The researchers came up with a clever scheme for dealing with this sampling bias. They postulated quite reasonably that human performance should be independent of TSLI, so strictly human-caused events could be used as a baseline. If the TSLI distribution of strictly aircraft-caused events was more skewed toward low times than the TSLI distribution of strictly human-caused events, the difference between the two distributions would be due to maintenance-related risk. Using this trick and some very sophisticated analytical sleight of hand, Scarpazza and Hutter were able to derive a relative hazard rate comparing the risk of an aircraft-caused event with the risk of a human-caused event as a function of TSLI.

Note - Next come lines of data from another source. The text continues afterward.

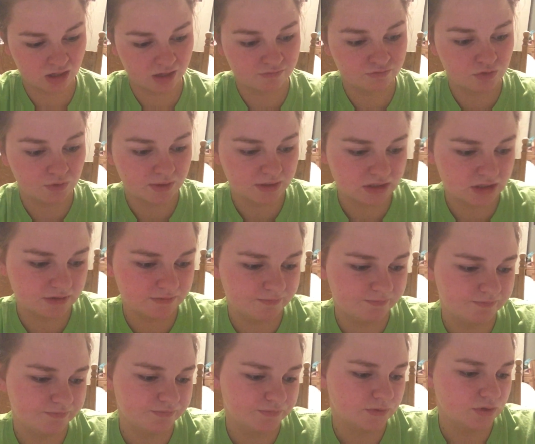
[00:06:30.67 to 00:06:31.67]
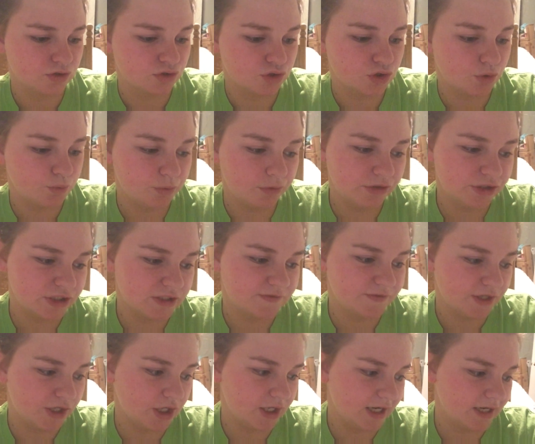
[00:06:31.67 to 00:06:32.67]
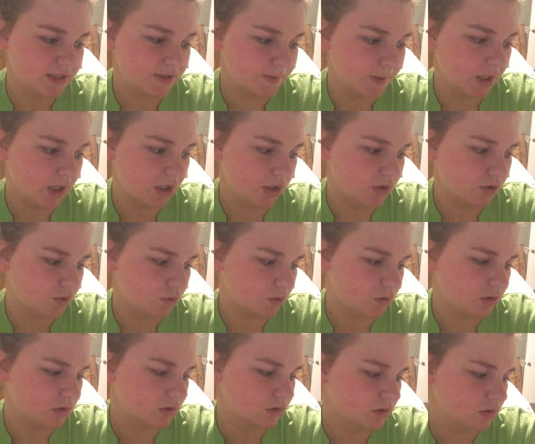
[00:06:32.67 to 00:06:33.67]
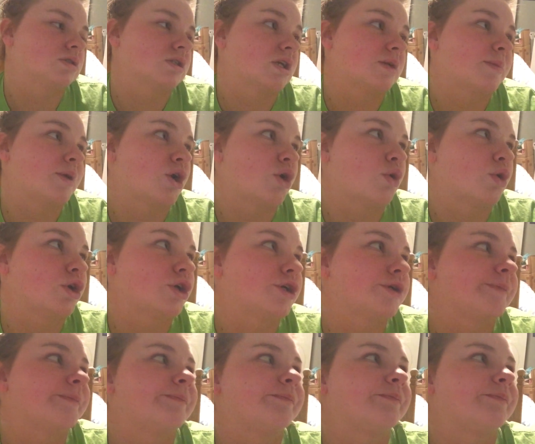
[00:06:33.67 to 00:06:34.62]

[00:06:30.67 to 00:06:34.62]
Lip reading: I have no idea. So we'll just figure it out as we go. It's gonna be hard.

The analysis found that during the first hour after a piston GA airplane flies following its annual or 100-hour inspection, it is 33.8 percent more likely to have an aircraft-caused accident or serious incident than the human-caused event baseline. This declines to 30 percent during the second hour, 27.5 percent during the third hour—sounds like the Waddington effect—and continues to decline hour-by-hour until the risk of aircraft-caused and human-caused events becomes equal after 31 hours TSLI. The risk of an aircraft-caused event continues to decline until 188 hours TSLI where it reaches a minimum relative risk of 43.6 percent below baseline. Then it starts to increase again, reaching parity with baseline at 327 hours TSLI and peaking at 37.1 percent above baseline at 478 hours TSLI.

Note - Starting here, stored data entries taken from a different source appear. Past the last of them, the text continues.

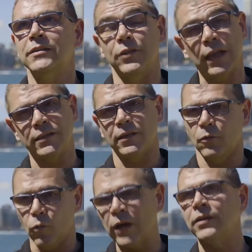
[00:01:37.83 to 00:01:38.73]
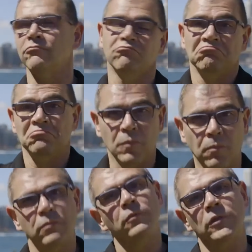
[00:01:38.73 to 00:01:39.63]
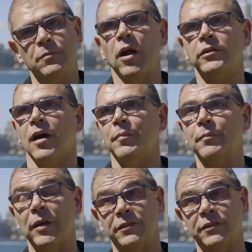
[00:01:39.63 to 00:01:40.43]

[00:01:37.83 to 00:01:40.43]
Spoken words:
So that's one small topic,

When they plotted this relative aircraft-caused risk function, they observed that it resembles a classic “bathtub curve” with an early infant mortality period followed by a useful life period, and a wear-out zone. If the analysis methodology of Scarpazza and Hutter is valid and the relative risk curve looks anything like this, it says a lot about about the role of maintenance in the risk of aircraft-caused accidents and incidents.
The most obvious conclusion is that our piston GA airplanes really are more dangerous to fly during the first hours after maintenance, and that the risk of falling out of the sky because of a stupid mechanic trick is higher than doing so because of a stupid pilot trick during the first 30 hours or so after the airplane comes out of its annual or 100-hour inspection, after which the risk of a stupid pilot trick starts to predominate. Surprisingly, the machine continues to get safer (compared to the pilot) for nearly 200 hours before the trend reverses and it starts getting more dangerous again. And the risk of a scary mechanical failure doesn’t rise back to pilot-error levels until more than 300 hours TSLI.

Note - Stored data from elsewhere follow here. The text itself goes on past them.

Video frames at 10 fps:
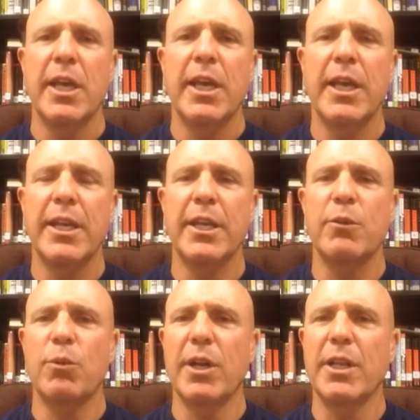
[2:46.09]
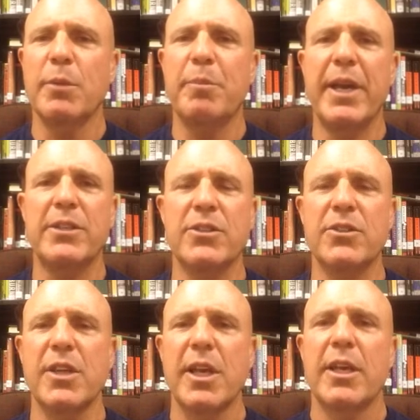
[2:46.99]
hitting, running the
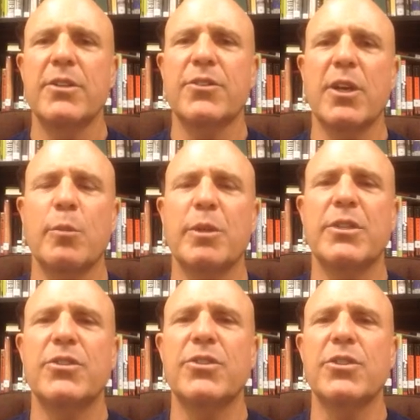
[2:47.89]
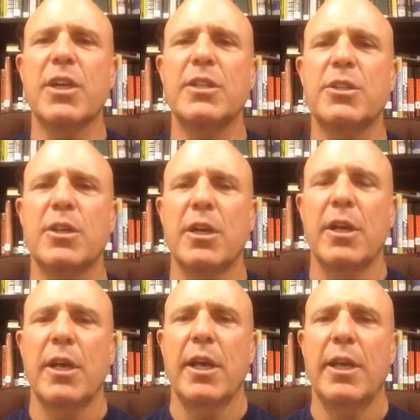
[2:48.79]
bases, is going to be such
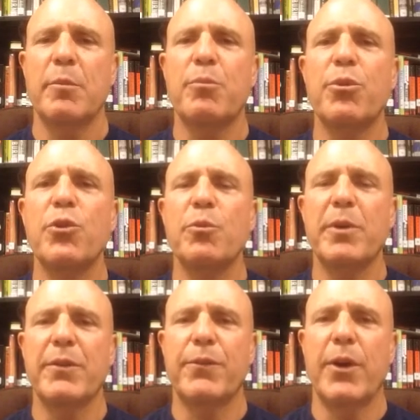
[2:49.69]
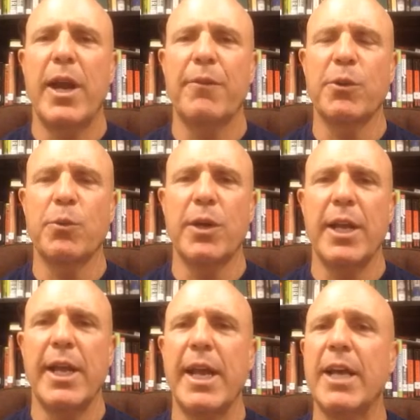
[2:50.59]
an improvement for
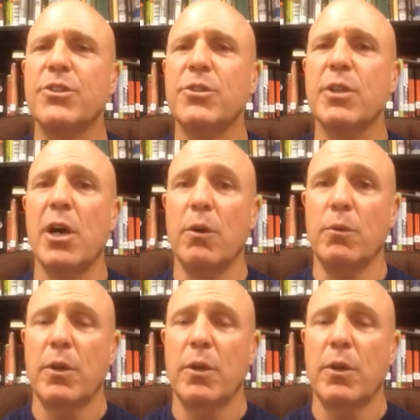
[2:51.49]
everyone. And as you know,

If this represents the same phenomenon as the Waddington effect, the FAR-mandated requirement to reinspect every 100 hours or 12 months actually makes our GA airplanes less safe than they could be if the inspection interval was increased to, say, 300 hours or 24 months. After all, every time we put the airplane in the shop for an annual or 100-hour inspection, we place it back to the beginning of the infant-mortality period where the risk of falling out of the sky due to a mechanical issue is high.
It sure seems like we’re going through this white-knuckle phase a lot more often than we should, doesn’t it?